Then she did grin, just a little, in conjunction with a modest shrug, and even with her fancy clothes, he recognized his girl in that little movement, and it made him happy.

“I’m workin’ for my father’s law firm,” he said when she didn’t ask.

“I know,” she said, then quickly cringed, looking away from him and muttering a quiet “Damn it” under her breath.

“You know?”

She opened her mouth to speak, then closed it, still looking over the railing at the ocean, blinking her eyes rapidly.

“You kept tabs on me?” he asked, his heart throbbing with this knowledge.

“Not really,” she whispered. “Just a little.”

“I would’ve kept tabs on you too, darlin’, if I’d only known where to look.”

She turned to him, rubbing her eyes with exasperation before nailing him with a glare. “What is this?”

“Two friends catchin’ up?”

“We’re not friends, Erik,” she said. “We never were.”

“I disagree,” he said. “We were lots of things to each other, but I believe we were friends too.”

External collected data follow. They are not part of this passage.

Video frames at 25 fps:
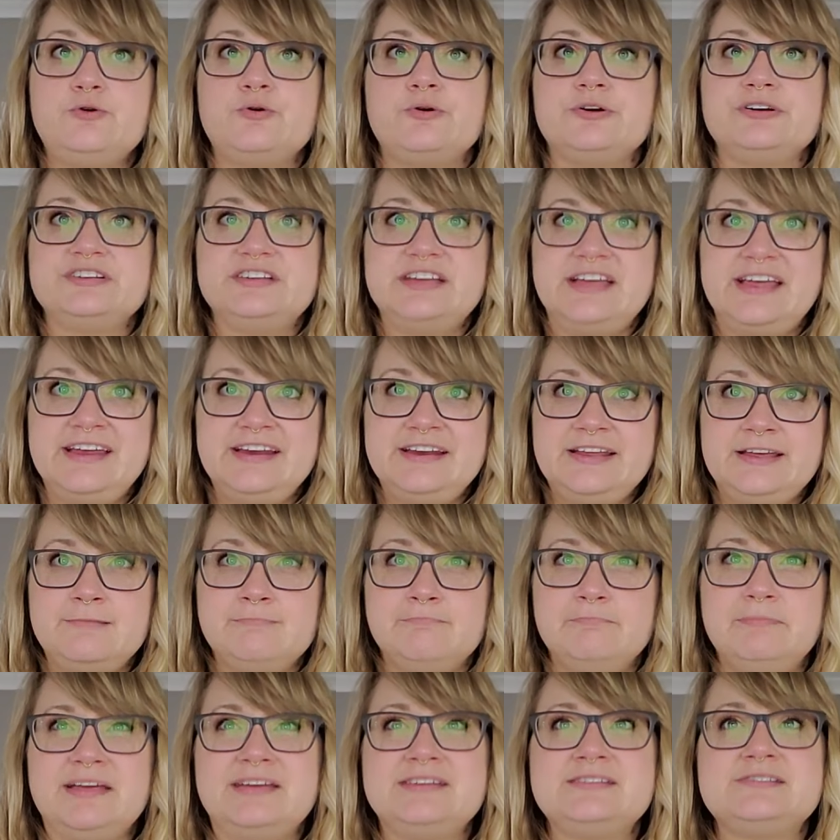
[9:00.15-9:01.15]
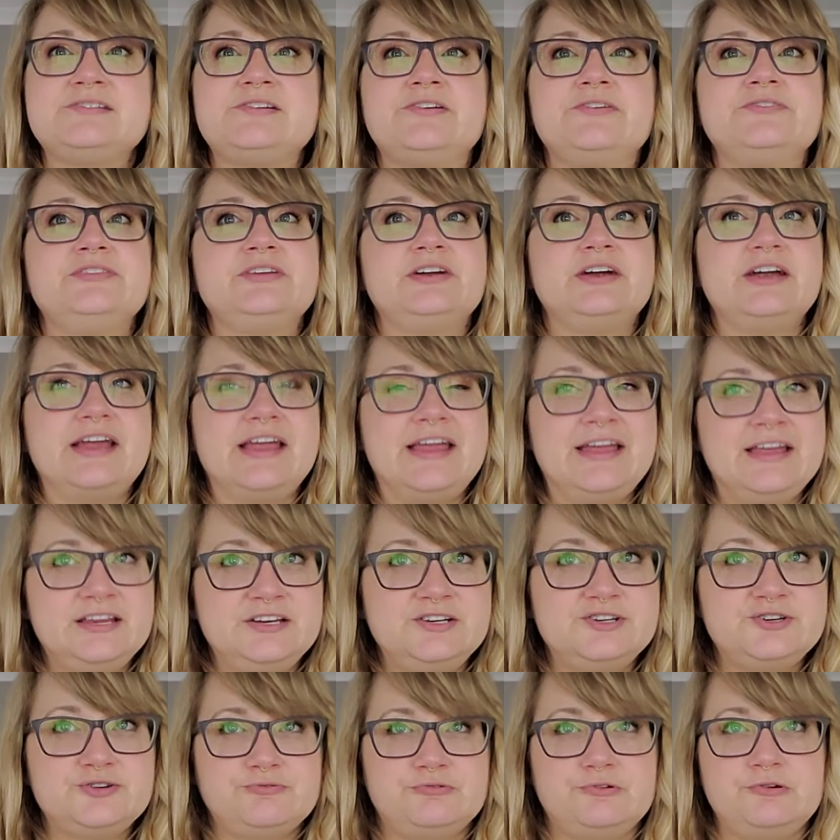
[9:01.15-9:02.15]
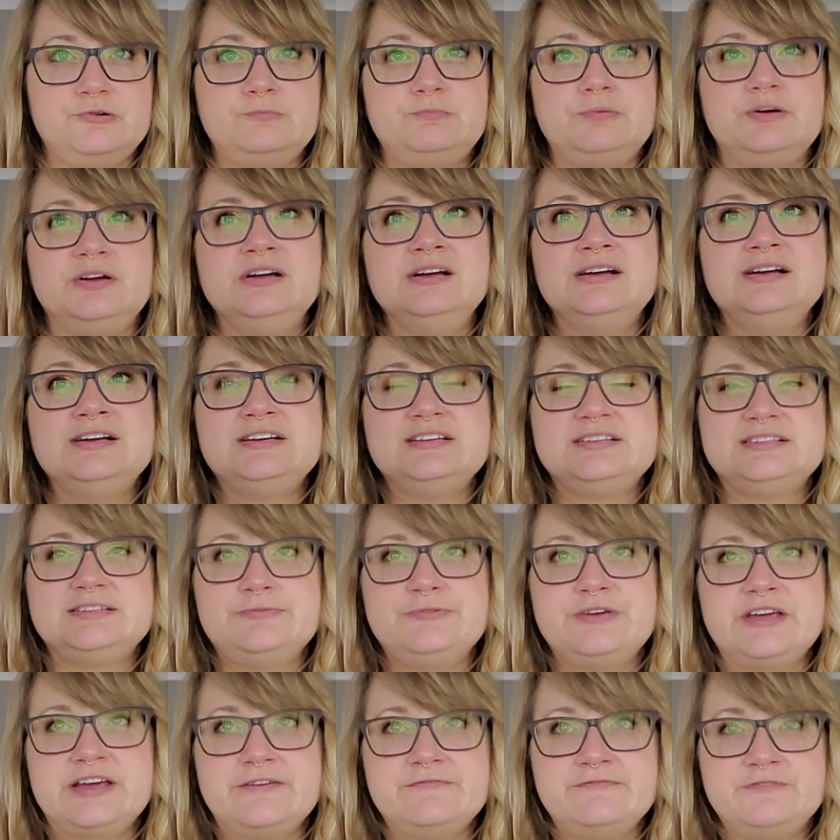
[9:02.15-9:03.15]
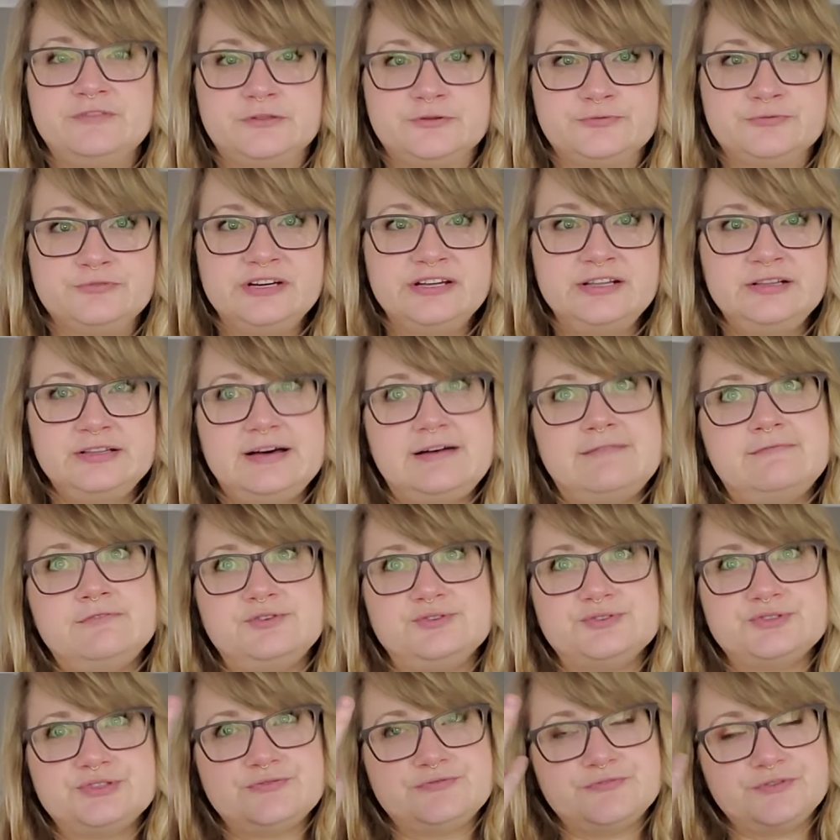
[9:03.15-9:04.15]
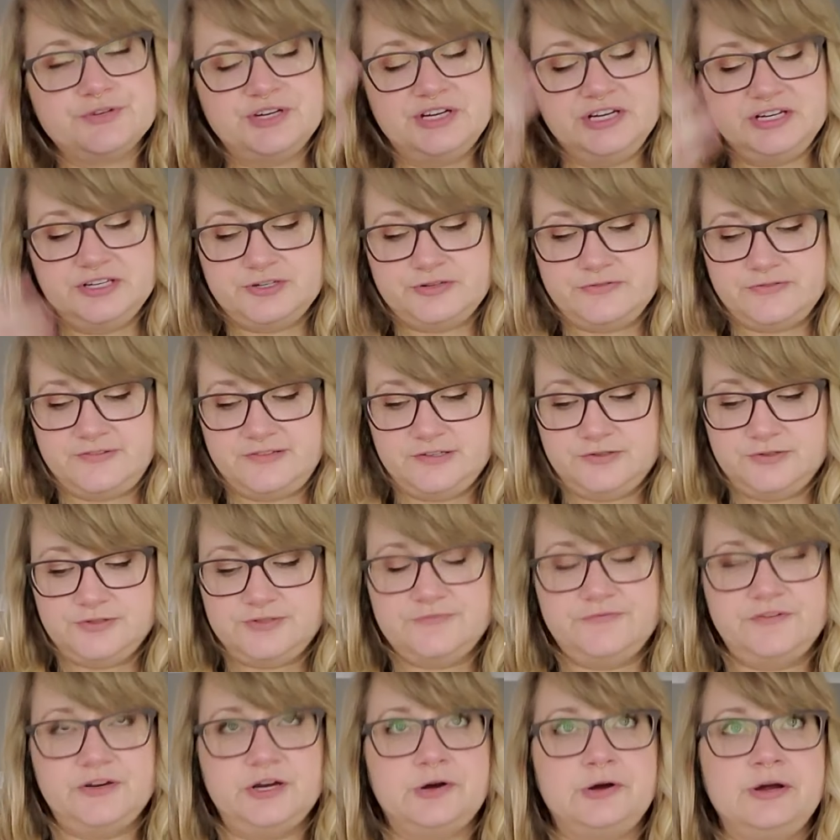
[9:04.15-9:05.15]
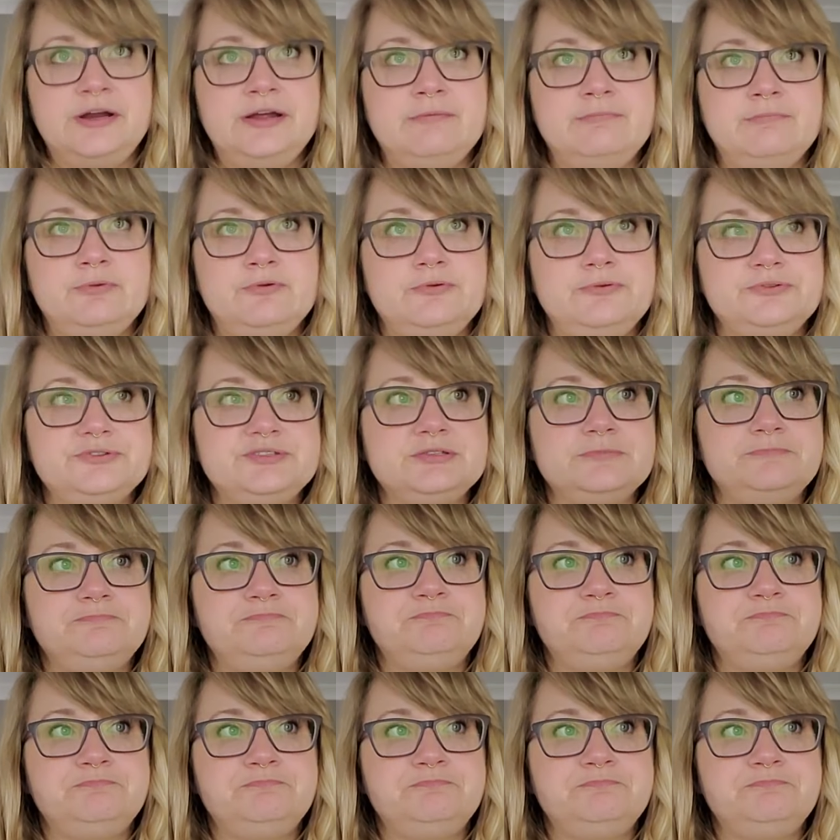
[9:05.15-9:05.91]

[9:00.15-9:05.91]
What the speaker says: or dating based on their age group. See, we have 3 levels for each of those variables.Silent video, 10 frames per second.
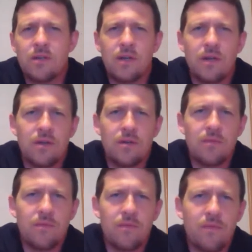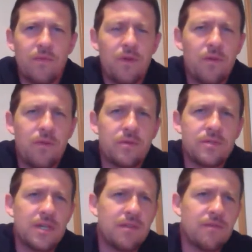uh, filth on
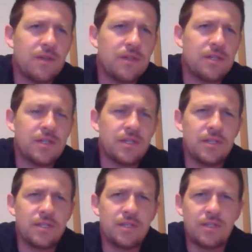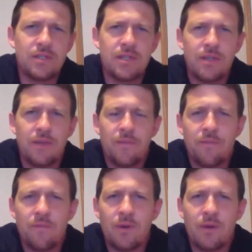television and just
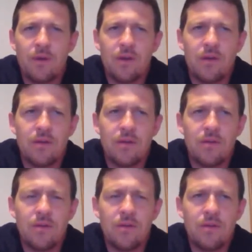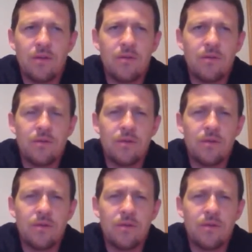uh, you knowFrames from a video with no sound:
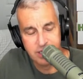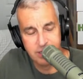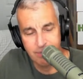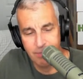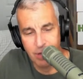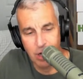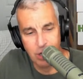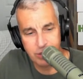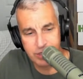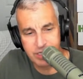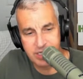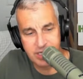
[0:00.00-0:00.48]

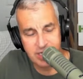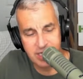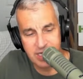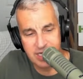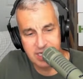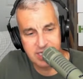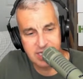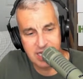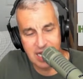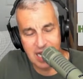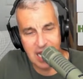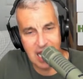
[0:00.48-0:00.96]
Most of
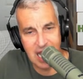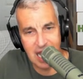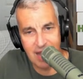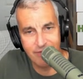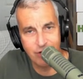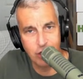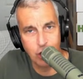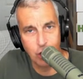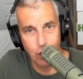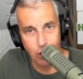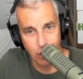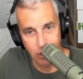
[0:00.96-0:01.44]
this I
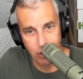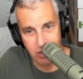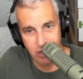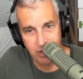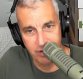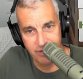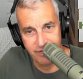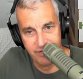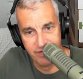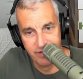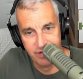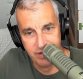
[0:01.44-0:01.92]
haven't heard
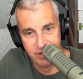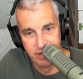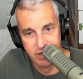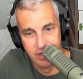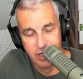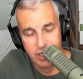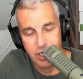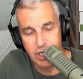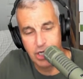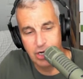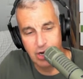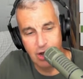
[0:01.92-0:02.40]
of.
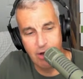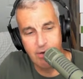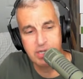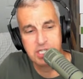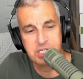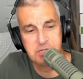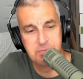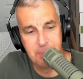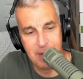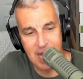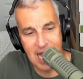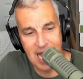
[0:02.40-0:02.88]
You know
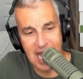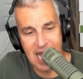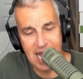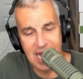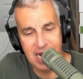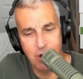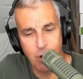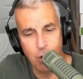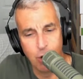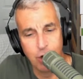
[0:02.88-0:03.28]
it's bad,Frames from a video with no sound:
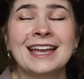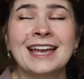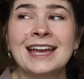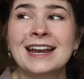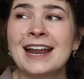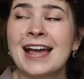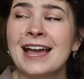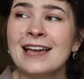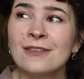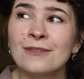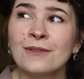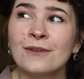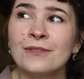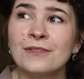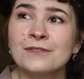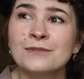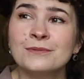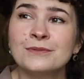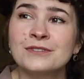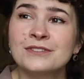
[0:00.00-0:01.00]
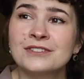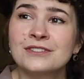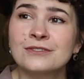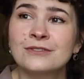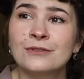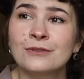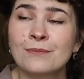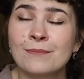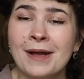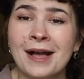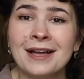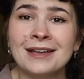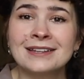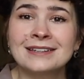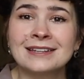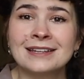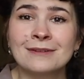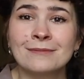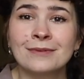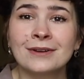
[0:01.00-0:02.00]
And I thought this was just good
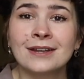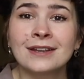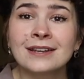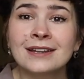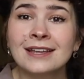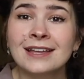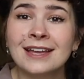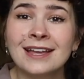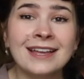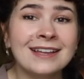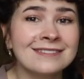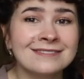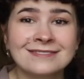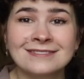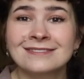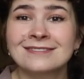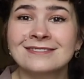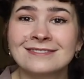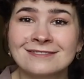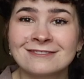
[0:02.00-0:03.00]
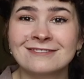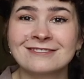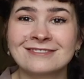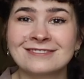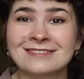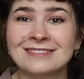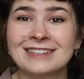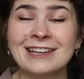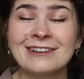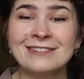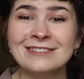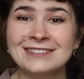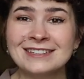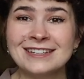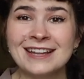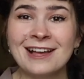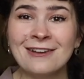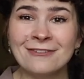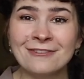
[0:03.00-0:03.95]
marketing, but it was enough.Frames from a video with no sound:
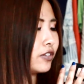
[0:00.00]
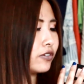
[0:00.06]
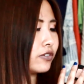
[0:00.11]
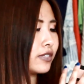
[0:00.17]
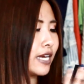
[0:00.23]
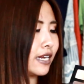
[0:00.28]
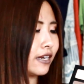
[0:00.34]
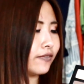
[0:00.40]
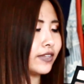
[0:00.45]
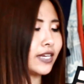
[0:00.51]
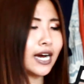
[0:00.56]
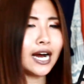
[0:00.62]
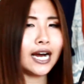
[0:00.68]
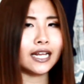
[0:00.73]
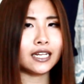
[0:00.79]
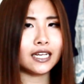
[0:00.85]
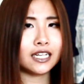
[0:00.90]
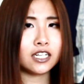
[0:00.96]
used any of the
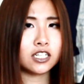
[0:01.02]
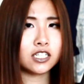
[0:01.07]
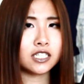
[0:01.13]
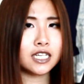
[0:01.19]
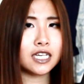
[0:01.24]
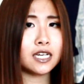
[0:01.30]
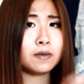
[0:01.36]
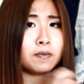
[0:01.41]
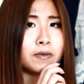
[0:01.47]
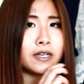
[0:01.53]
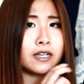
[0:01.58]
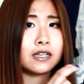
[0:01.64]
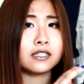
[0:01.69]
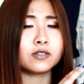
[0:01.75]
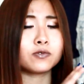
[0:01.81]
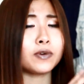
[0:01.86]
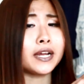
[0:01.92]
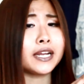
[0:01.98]
highlighters yet
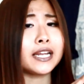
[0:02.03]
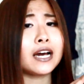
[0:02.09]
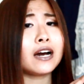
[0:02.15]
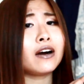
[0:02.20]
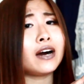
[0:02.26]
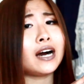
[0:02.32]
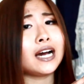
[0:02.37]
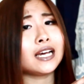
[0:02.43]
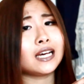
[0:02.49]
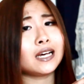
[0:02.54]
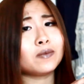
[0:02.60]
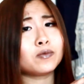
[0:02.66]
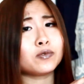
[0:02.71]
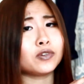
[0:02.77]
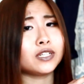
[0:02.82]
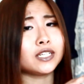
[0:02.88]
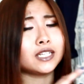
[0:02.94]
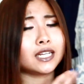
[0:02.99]
because right now I am
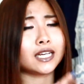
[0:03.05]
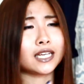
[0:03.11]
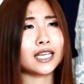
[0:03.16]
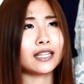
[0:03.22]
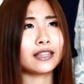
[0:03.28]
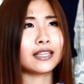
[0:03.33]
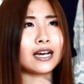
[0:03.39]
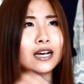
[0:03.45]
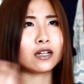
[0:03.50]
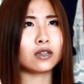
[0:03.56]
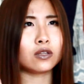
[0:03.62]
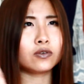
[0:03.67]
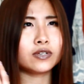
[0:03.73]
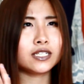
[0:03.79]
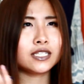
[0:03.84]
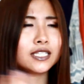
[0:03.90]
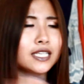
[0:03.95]
really liking that glowy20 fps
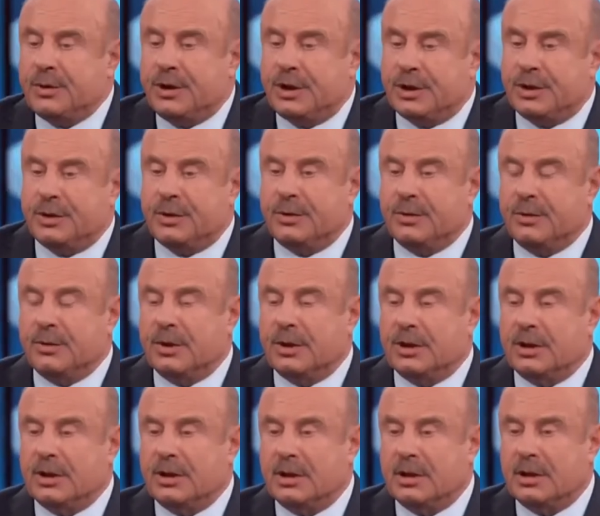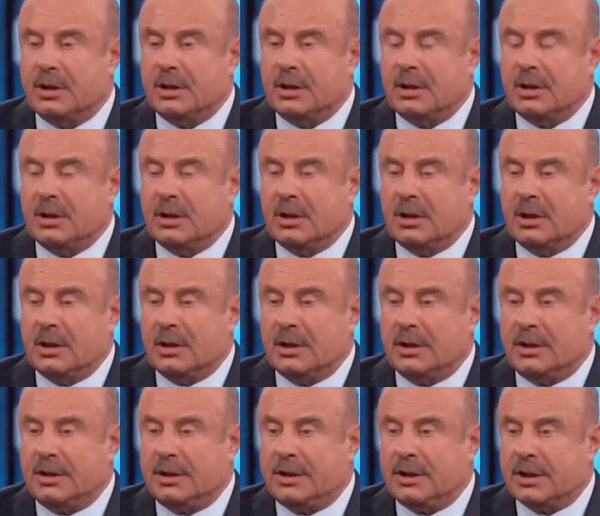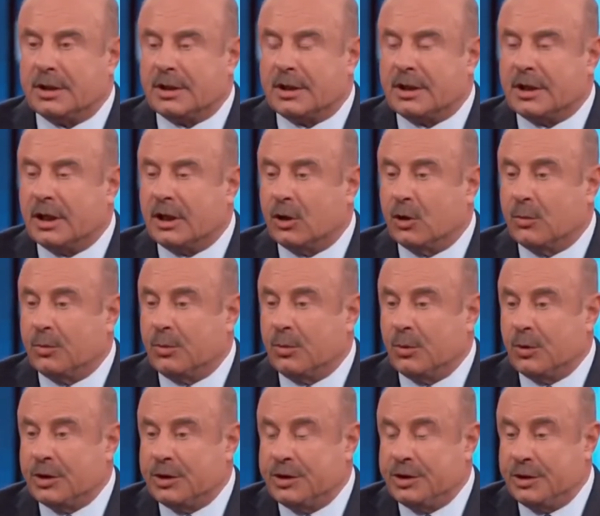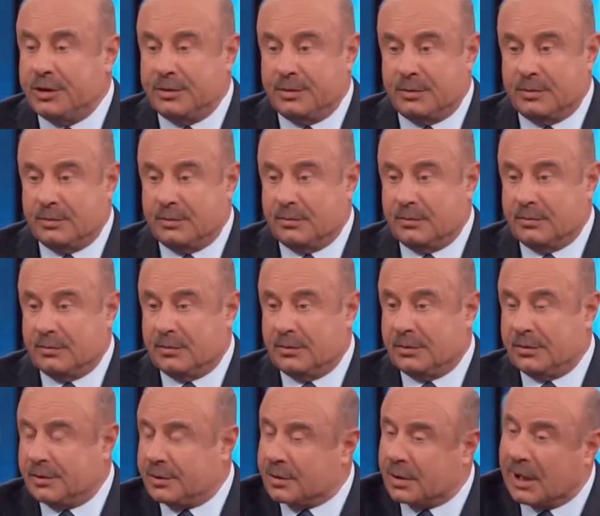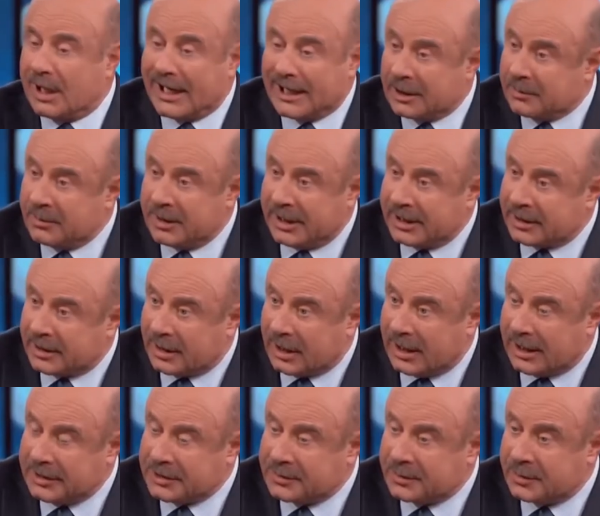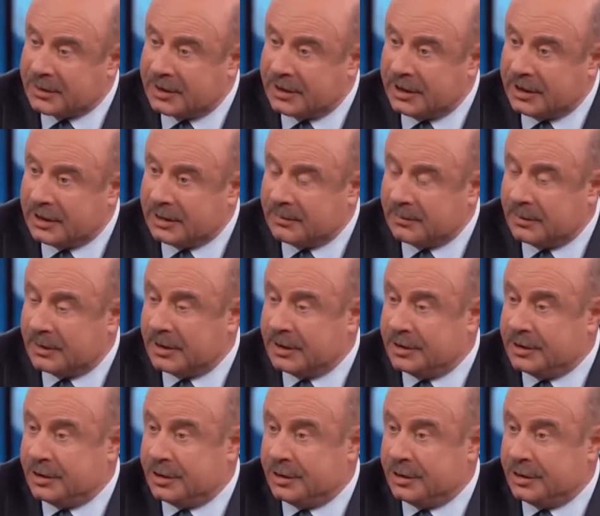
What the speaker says: do to cope? Would you try to make nice with him? Did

“And is that what you want now?” she snapped. “To suddenly revive an old friendship?”

He clenched his teeth together and swallowed the words he wanted to say: No, darlin’. I want to jump across this fiery barrier and pull you into my arms. I want to kiss you again the way I’ve dreamed for six long years. I want you to know that I still love you. I want you to tell me there’s still a chance for us. And then I want to carry you downstairs to my bed and make love to you the way we should have made love that night long ago.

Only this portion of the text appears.